Install the requirements: Xcode which includes Python (via App Store), gfortran (via Macports), virtualenv, additional libraries required by matplotlib
Create a python environment with virtualenv
Install Numpy, Scipy, matplotlib, ipython with pip. Install readline with easy_install
Create an alias in .profile or .bash_profile (depending on your shell) to run ipython

After these steps are completed, you will get a working Python environment for scientific analysis, visualization and statistics with Mac OS X Lion.

Requirements

Xcode
Python 2.7, which comes pre-installed by default with OS X
gfortran
virtualenv
additional libraries required by matplotlib (optional)

1. How to get the requirements working

gfortran

In my case, I installed it by installing MacPorts and installing GCC which comes with gfortran:

 sudo port install gcc44

To make gfortran visible to the system I created an alias in /usr/local/bin:

 cd /usr/local/bin/  
 sudo ln -s /opt/local/bin/gfortran-mp-4.4 gfortran

virtualenv

I went to web page that hosts virtualenv and downloaded virtualenv.py. You will use virtualenv.py below.

Additional libraries required by matplotlib (optional)

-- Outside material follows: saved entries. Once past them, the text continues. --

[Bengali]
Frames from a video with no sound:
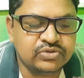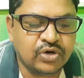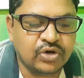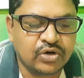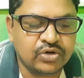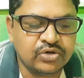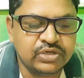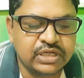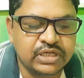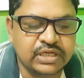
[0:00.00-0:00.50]

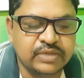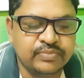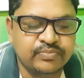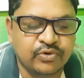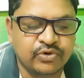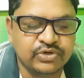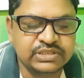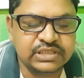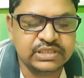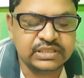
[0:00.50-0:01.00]
ধরনের
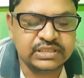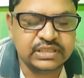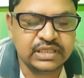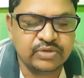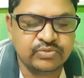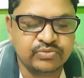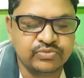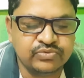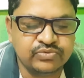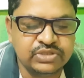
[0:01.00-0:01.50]
পরিস্থিতিতে
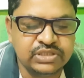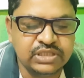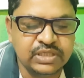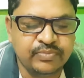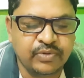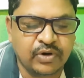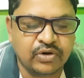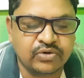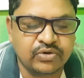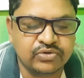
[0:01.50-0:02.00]

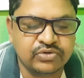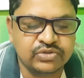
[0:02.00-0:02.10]
উদ্দীপক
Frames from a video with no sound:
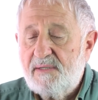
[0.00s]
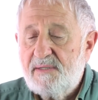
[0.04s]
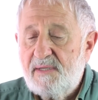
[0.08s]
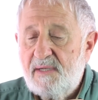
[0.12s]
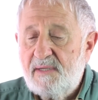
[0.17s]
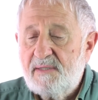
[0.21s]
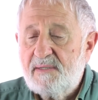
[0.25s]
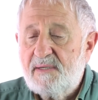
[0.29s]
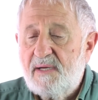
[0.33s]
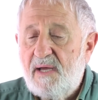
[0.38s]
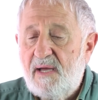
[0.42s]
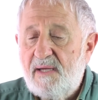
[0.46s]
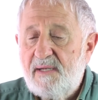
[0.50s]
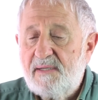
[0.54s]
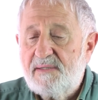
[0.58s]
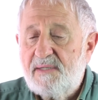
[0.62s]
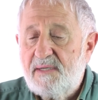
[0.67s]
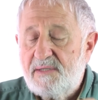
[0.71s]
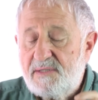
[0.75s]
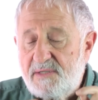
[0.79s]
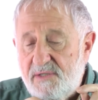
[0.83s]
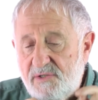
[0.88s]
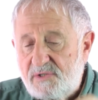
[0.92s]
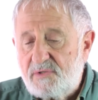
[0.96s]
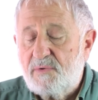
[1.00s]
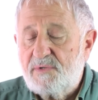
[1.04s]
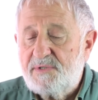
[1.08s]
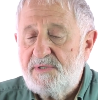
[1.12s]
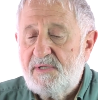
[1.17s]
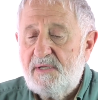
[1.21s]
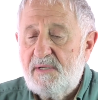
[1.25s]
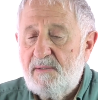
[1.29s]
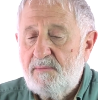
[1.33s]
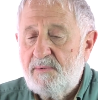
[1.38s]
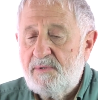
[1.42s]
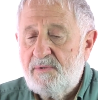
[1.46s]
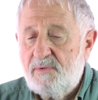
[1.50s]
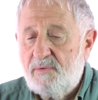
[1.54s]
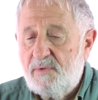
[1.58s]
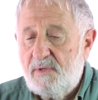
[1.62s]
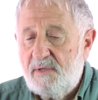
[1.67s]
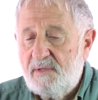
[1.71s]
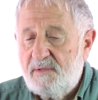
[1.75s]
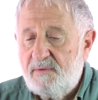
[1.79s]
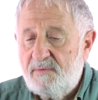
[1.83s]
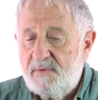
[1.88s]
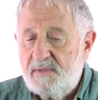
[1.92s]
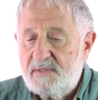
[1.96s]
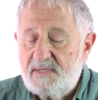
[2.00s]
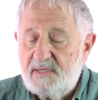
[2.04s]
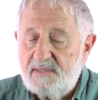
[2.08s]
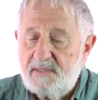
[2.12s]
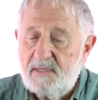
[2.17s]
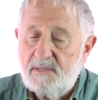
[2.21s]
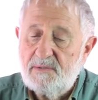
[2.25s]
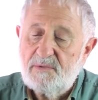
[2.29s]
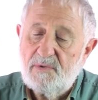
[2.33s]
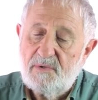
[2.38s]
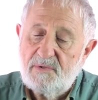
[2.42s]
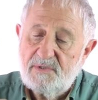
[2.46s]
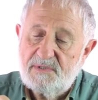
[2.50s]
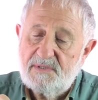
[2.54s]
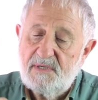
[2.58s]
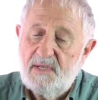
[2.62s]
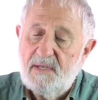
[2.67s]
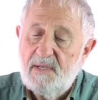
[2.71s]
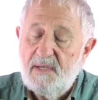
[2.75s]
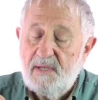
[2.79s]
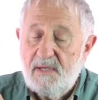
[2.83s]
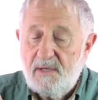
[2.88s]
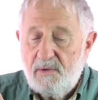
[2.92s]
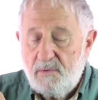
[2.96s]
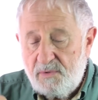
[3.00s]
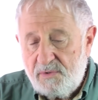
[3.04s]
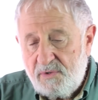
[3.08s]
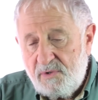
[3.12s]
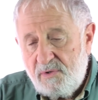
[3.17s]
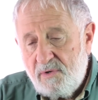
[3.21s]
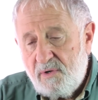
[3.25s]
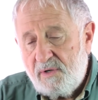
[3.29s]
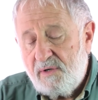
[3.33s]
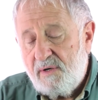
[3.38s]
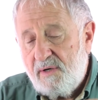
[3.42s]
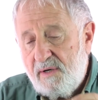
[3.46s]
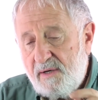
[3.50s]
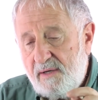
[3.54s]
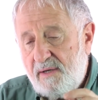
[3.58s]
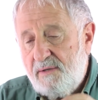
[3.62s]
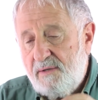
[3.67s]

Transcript: ДНК – это дезоксирибонуклеиновая кислота, то есть у нее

I use the graphical backend TkAgg, which requires the following additional libraries for matplotlib to work: tk, freetype, libpng. I installed them using macports:

sudo port install tk

sudo port install freetype

sudo port install libpng

2. Create a python environment with virtualenv

Create a directory stdpy (in my example) somewhere and issue the command

 /usr/bin/python virtualenv.py stdpy

to create an isolated python environment based on the python provided by default with Mac OS X. This avoids trouble with mixing libraries. Activate the environment by running

 source stdpy/bin/activate

You should now see a (stdpy) showing up in your terminal.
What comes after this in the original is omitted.